[Start of section]
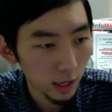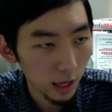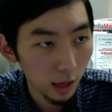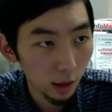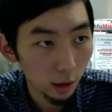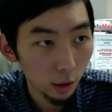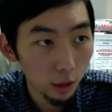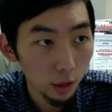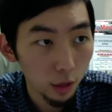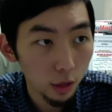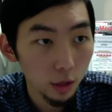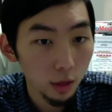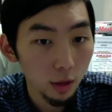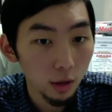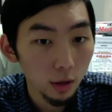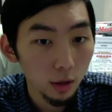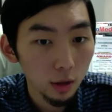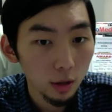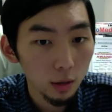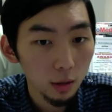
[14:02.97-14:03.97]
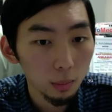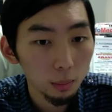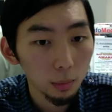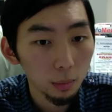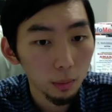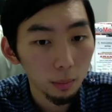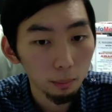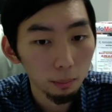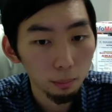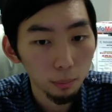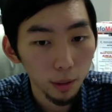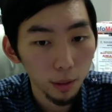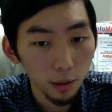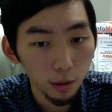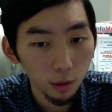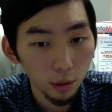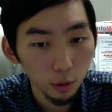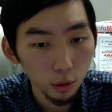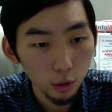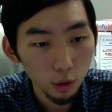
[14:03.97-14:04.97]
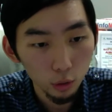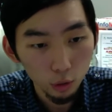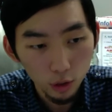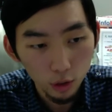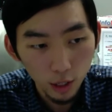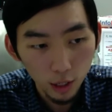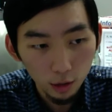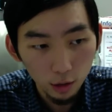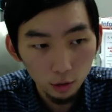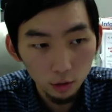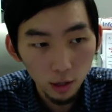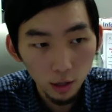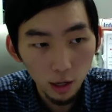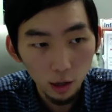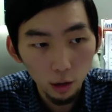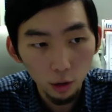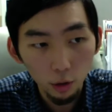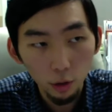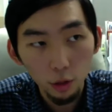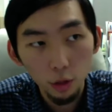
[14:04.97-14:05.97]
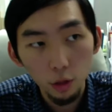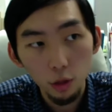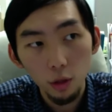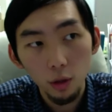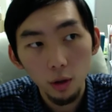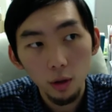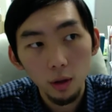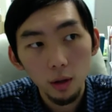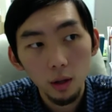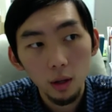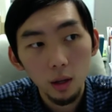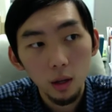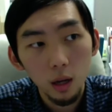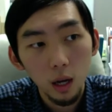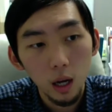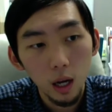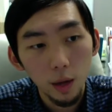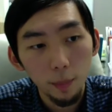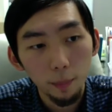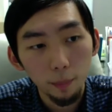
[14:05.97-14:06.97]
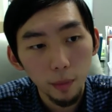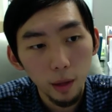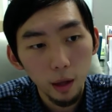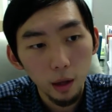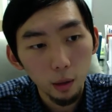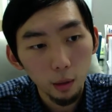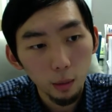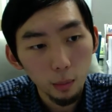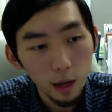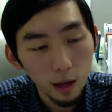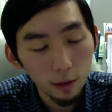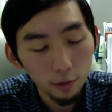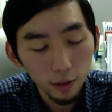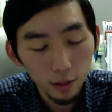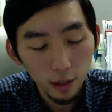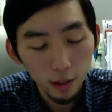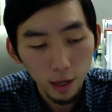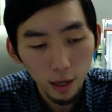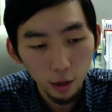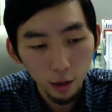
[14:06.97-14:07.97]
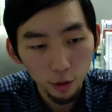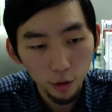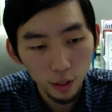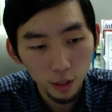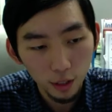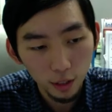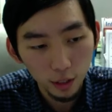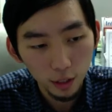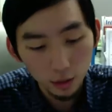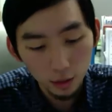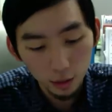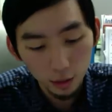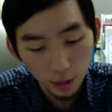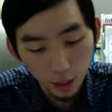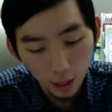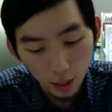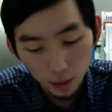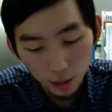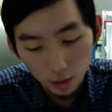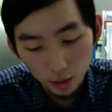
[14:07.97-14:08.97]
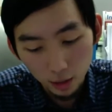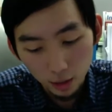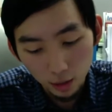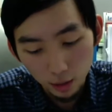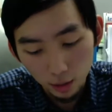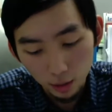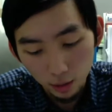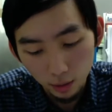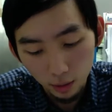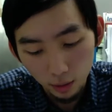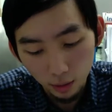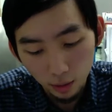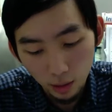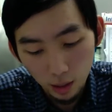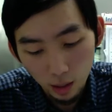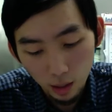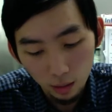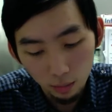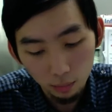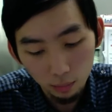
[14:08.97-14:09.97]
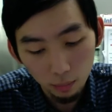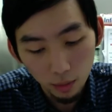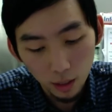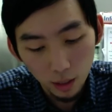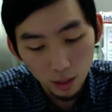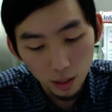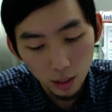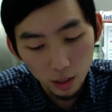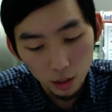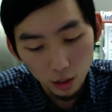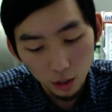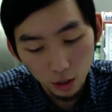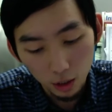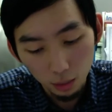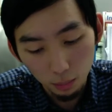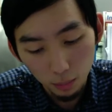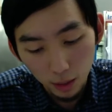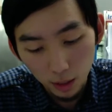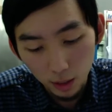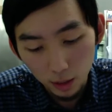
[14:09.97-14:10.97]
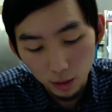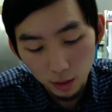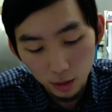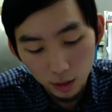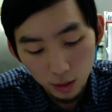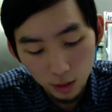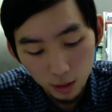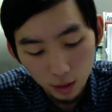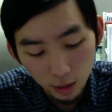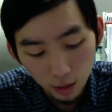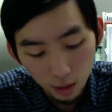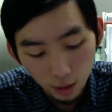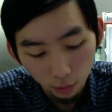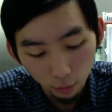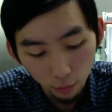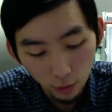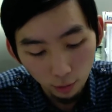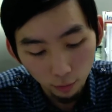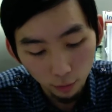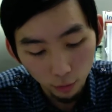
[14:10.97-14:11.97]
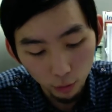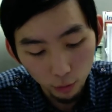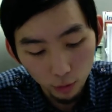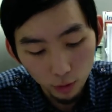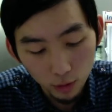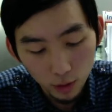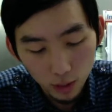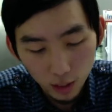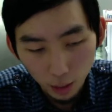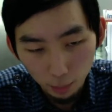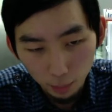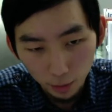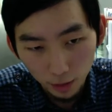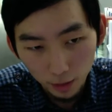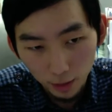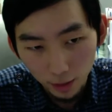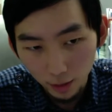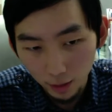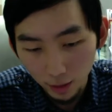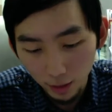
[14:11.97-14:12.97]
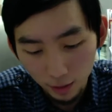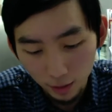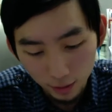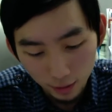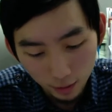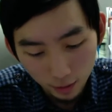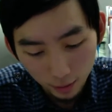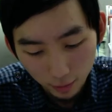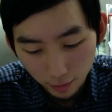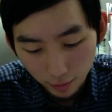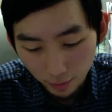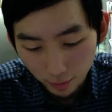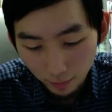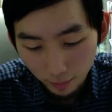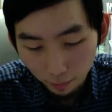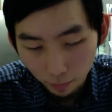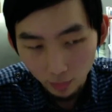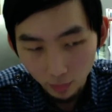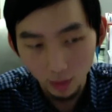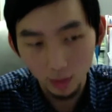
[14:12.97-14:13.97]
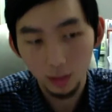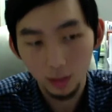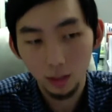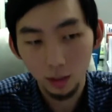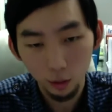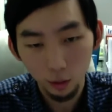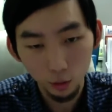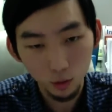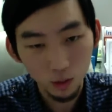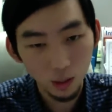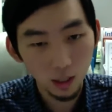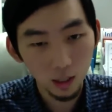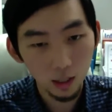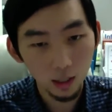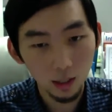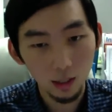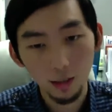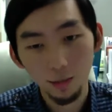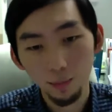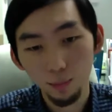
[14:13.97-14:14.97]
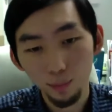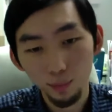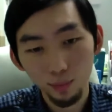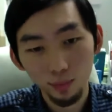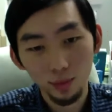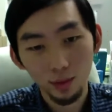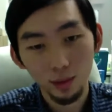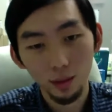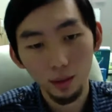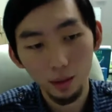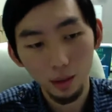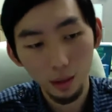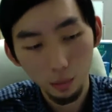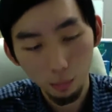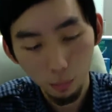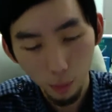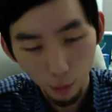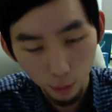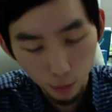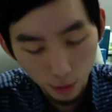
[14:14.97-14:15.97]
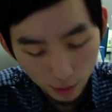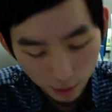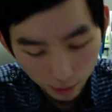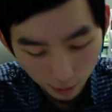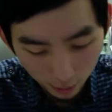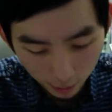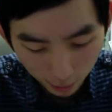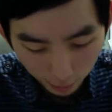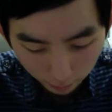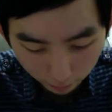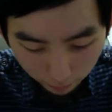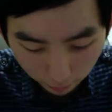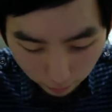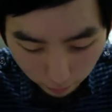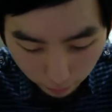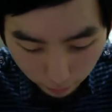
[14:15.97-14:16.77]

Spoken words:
skin health, but also general health. Having a healthy gut essentially means if you have a good stomach and like good inner processes,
[End of section]
Write out the records word for word. Pictures stay out.

[14:02.97-14:03.97]
[14:03.97-14:04.97]
[14:04.97-14:05.97]
[14:05.97-14:06.97]
[14:06.97-14:07.97]
[14:07.97-14:08.97]
[14:08.97-14:09.97]
[14:09.97-14:10.97]
[14:10.97-14:11.97]
[14:11.97-14:12.97]
[14:12.97-14:13.97]
[14:13.97-14:14.97]
[14:14.97-14:15.97]
[14:15.97-14:16.77]

Spoken words:
skin health, but also general health. Having a healthy gut essentially means if you have a good stomach and like good inner processes,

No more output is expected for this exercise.